[[ Source material open ]]
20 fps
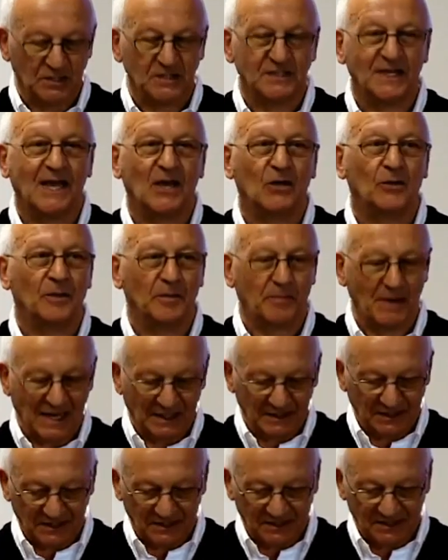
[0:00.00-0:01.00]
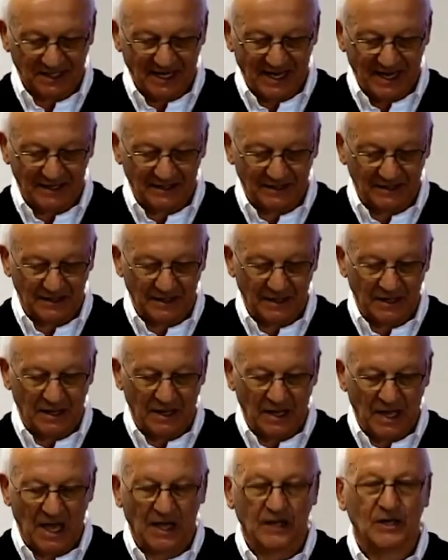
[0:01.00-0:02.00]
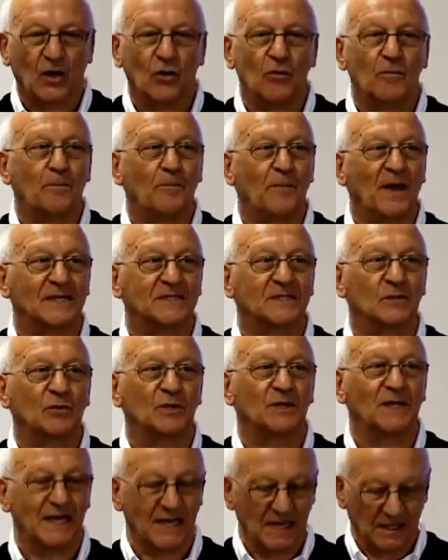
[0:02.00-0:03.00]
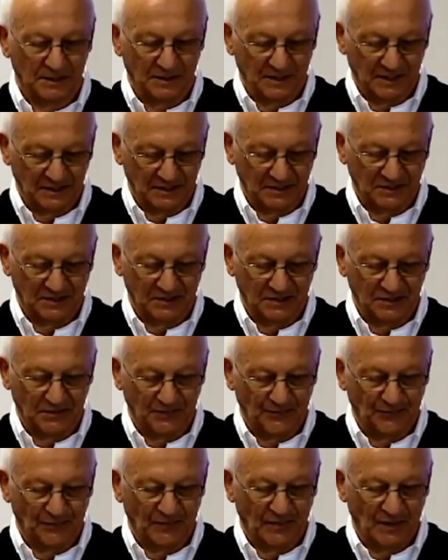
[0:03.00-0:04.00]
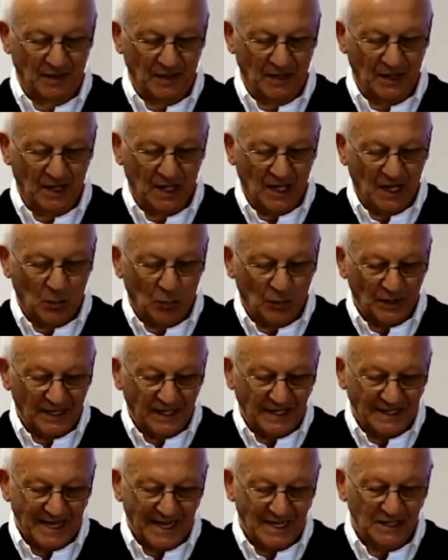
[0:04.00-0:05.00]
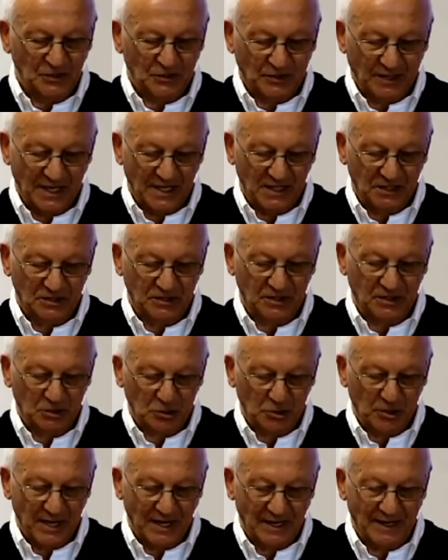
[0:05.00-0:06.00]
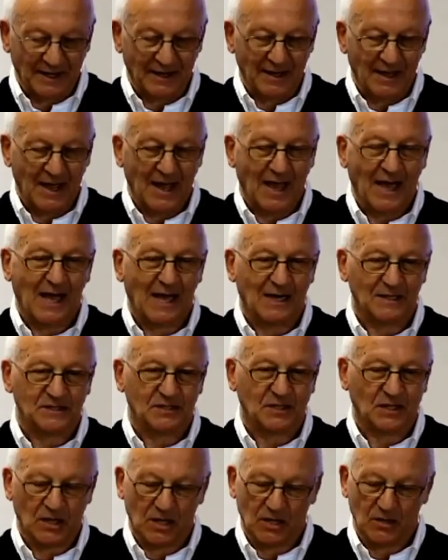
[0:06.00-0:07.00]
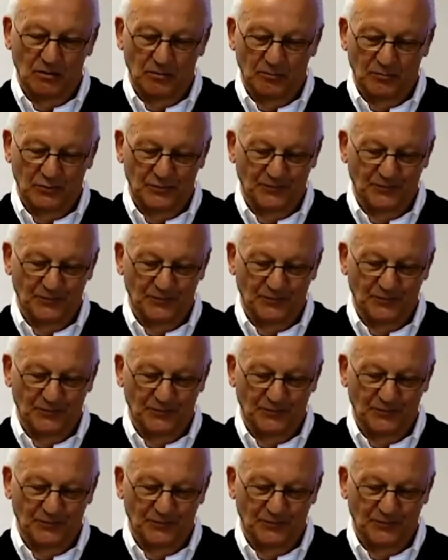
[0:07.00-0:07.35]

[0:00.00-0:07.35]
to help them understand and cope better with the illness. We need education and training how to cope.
[[ Source material closed ]]
— Exercise goal —
Restate word for word only the lines that run from the line holding "[0:05.00-0:06.00]" to the end of the data, both ends kept, leaving every picture out.

— Your response —
[0:05.00-0:06.00]
[0:06.00-0:07.00]
[0:07.00-0:07.35]

[0:00.00-0:07.35]
to help them understand and cope better with the illness. We need education and training how to cope.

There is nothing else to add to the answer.